== INPUT RECORDS ==

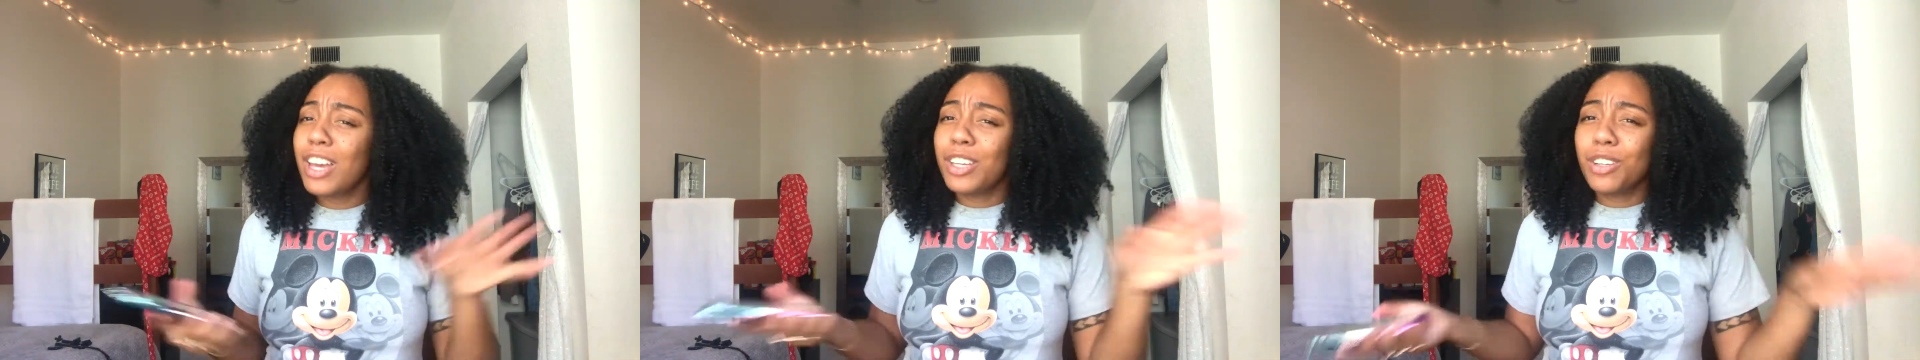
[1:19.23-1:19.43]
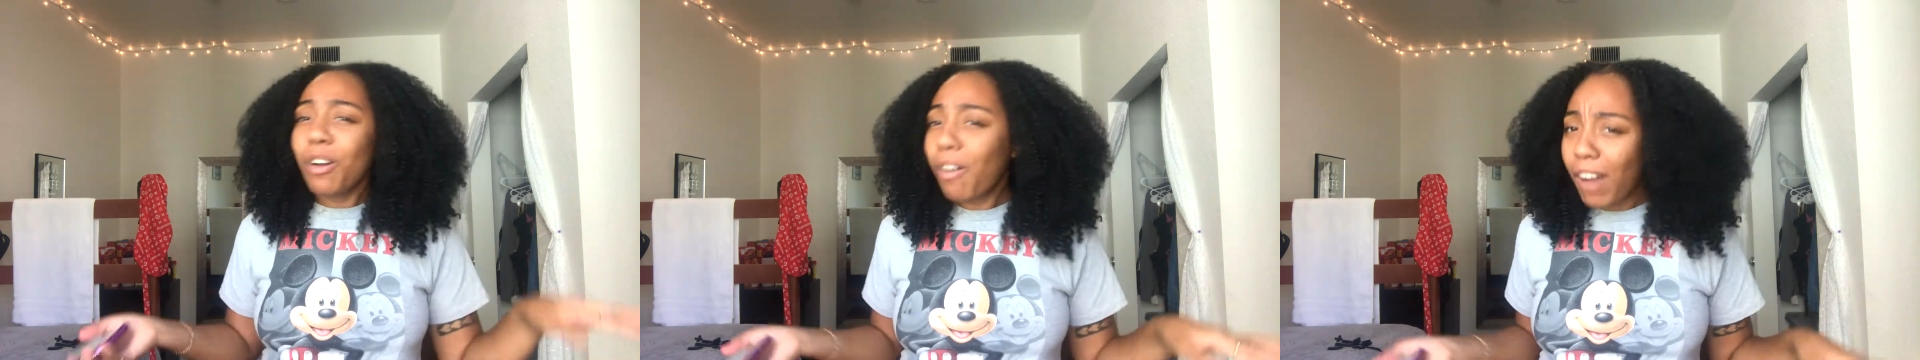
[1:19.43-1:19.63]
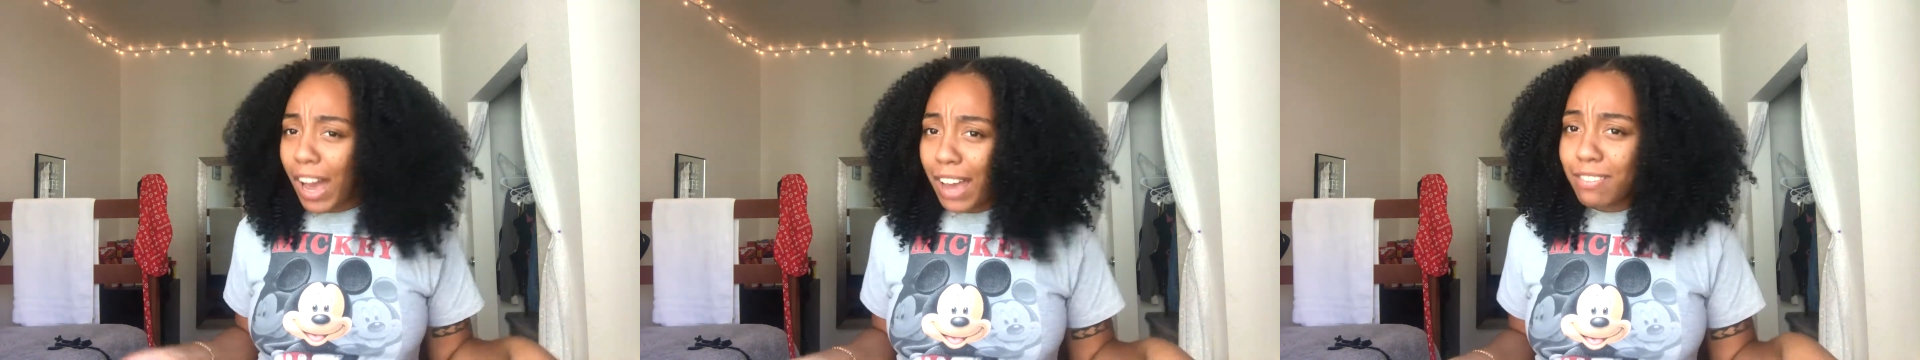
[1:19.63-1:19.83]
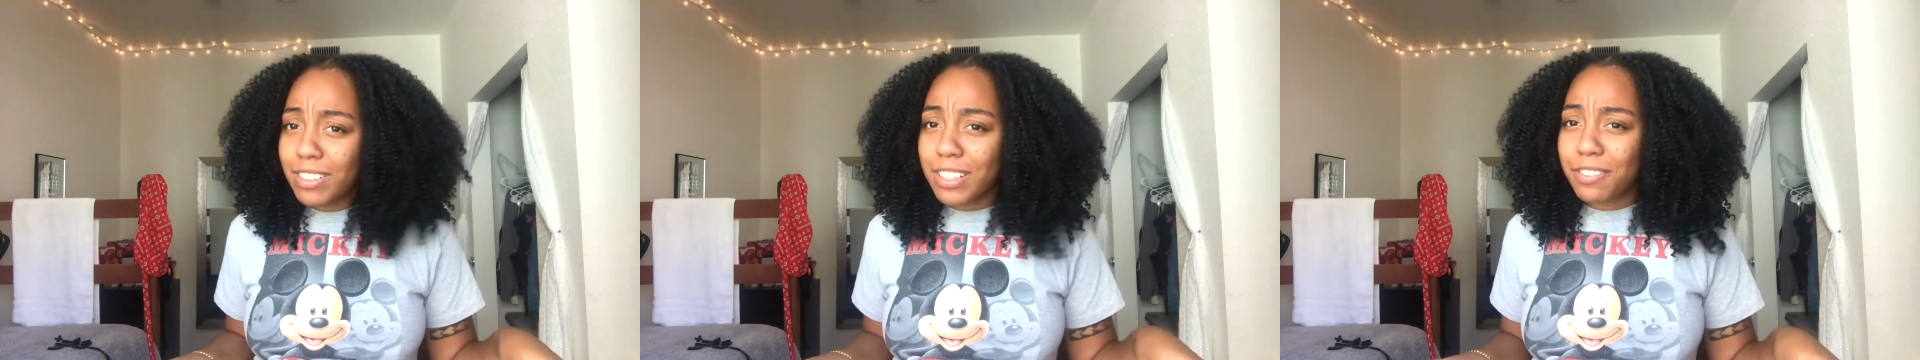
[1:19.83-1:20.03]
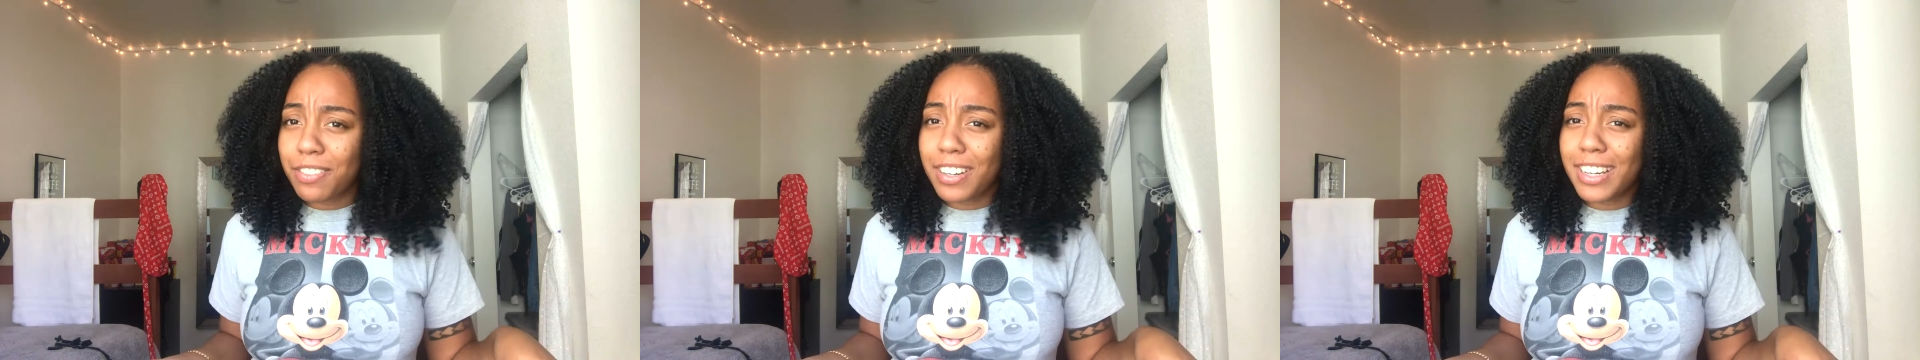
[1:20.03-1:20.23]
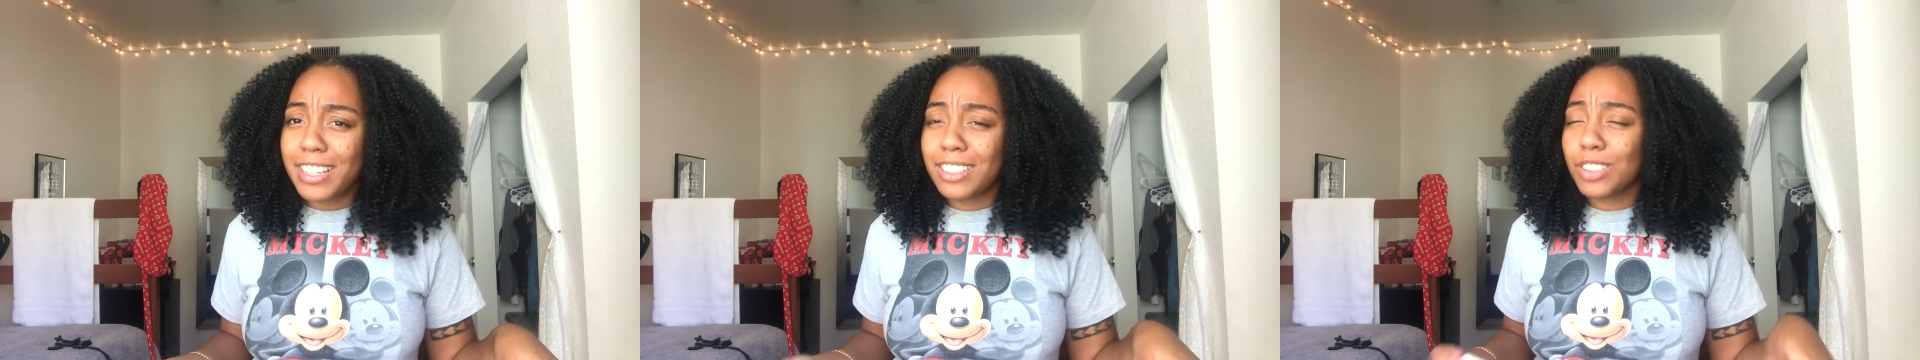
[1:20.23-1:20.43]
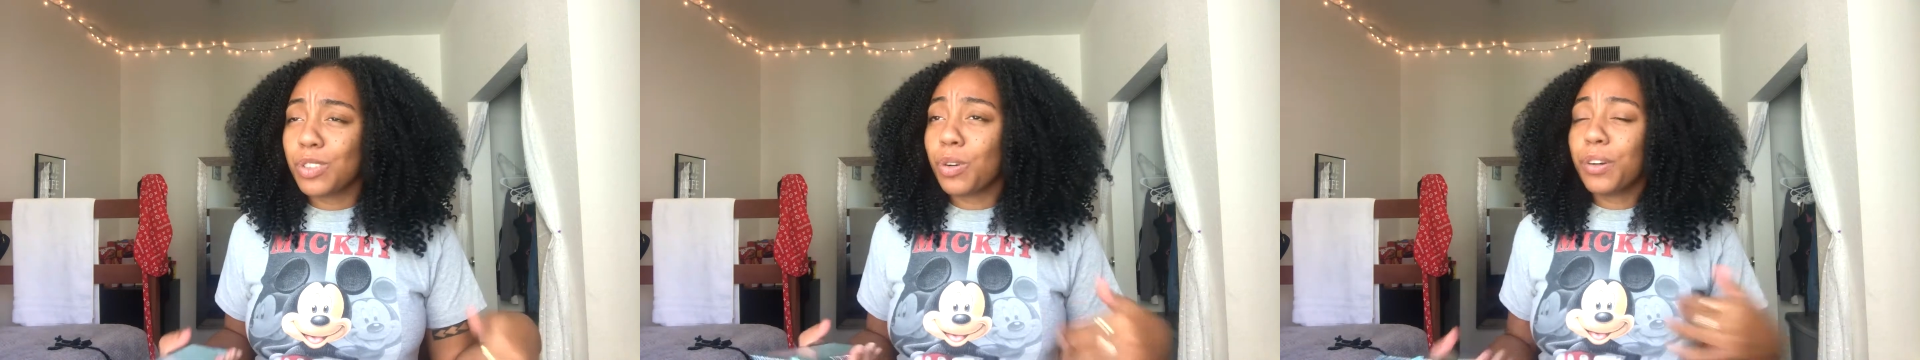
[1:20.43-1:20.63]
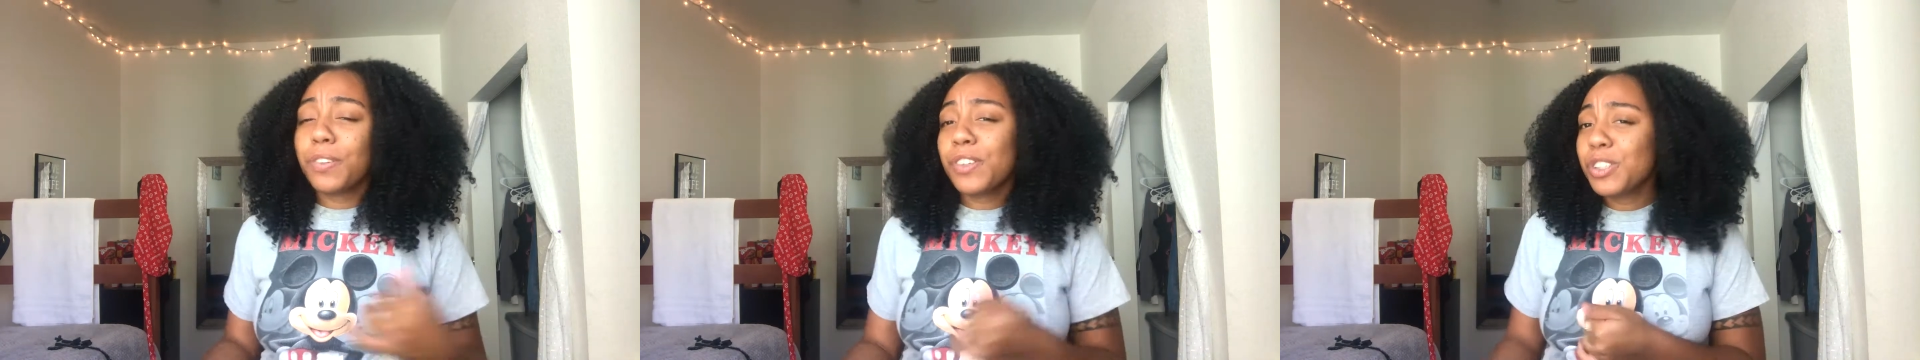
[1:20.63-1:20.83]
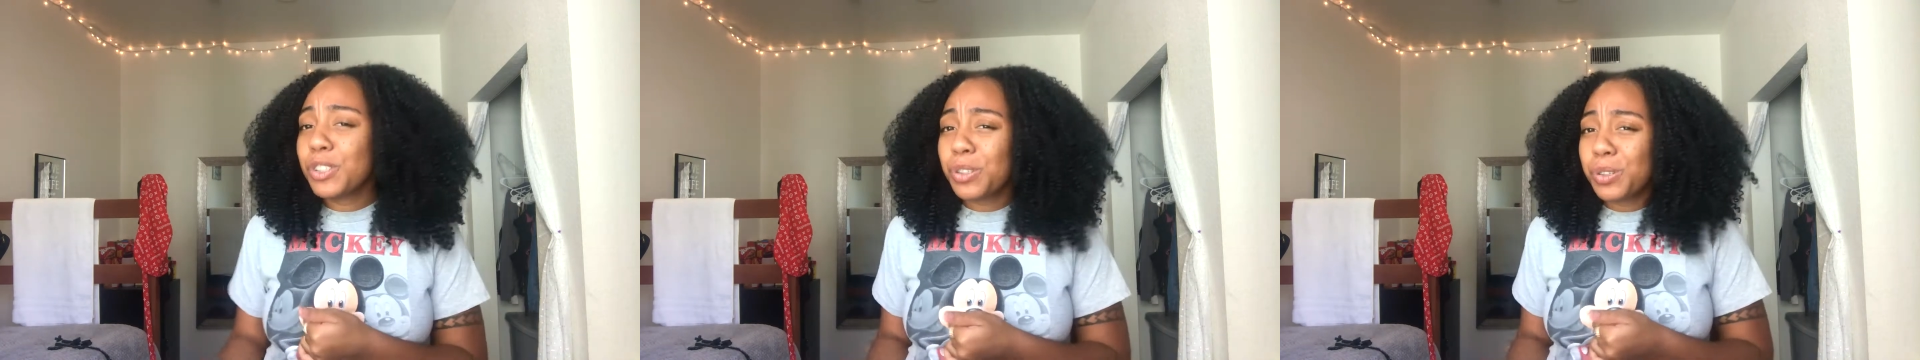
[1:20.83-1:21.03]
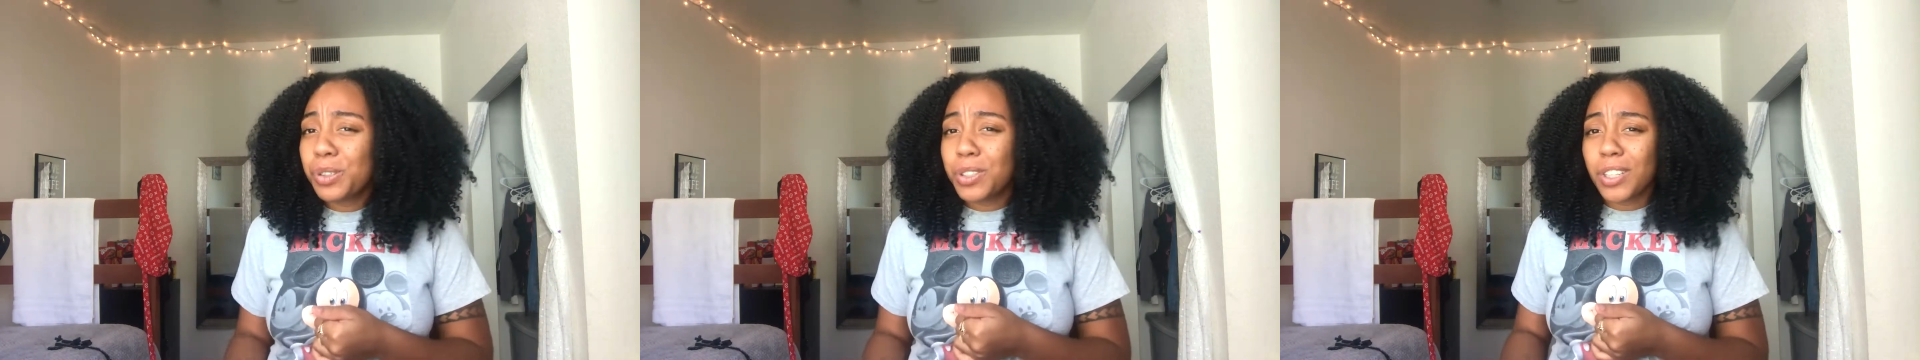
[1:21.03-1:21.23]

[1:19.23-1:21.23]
You don't have any friends, or if you do,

===

* WHAT TO WORK ON:
Restate each entry word for word, please, but drop any images it holds.

* SOLUTION:
[1:19.23-1:19.43]
[1:19.43-1:19.63]
[1:19.63-1:19.83]
[1:19.83-1:20.03]
[1:20.03-1:20.23]
[1:20.23-1:20.43]
[1:20.43-1:20.63]
[1:20.63-1:20.83]
[1:20.83-1:21.03]
[1:21.03-1:21.23]

[1:19.23-1:21.23]
You don't have any friends, or if you do,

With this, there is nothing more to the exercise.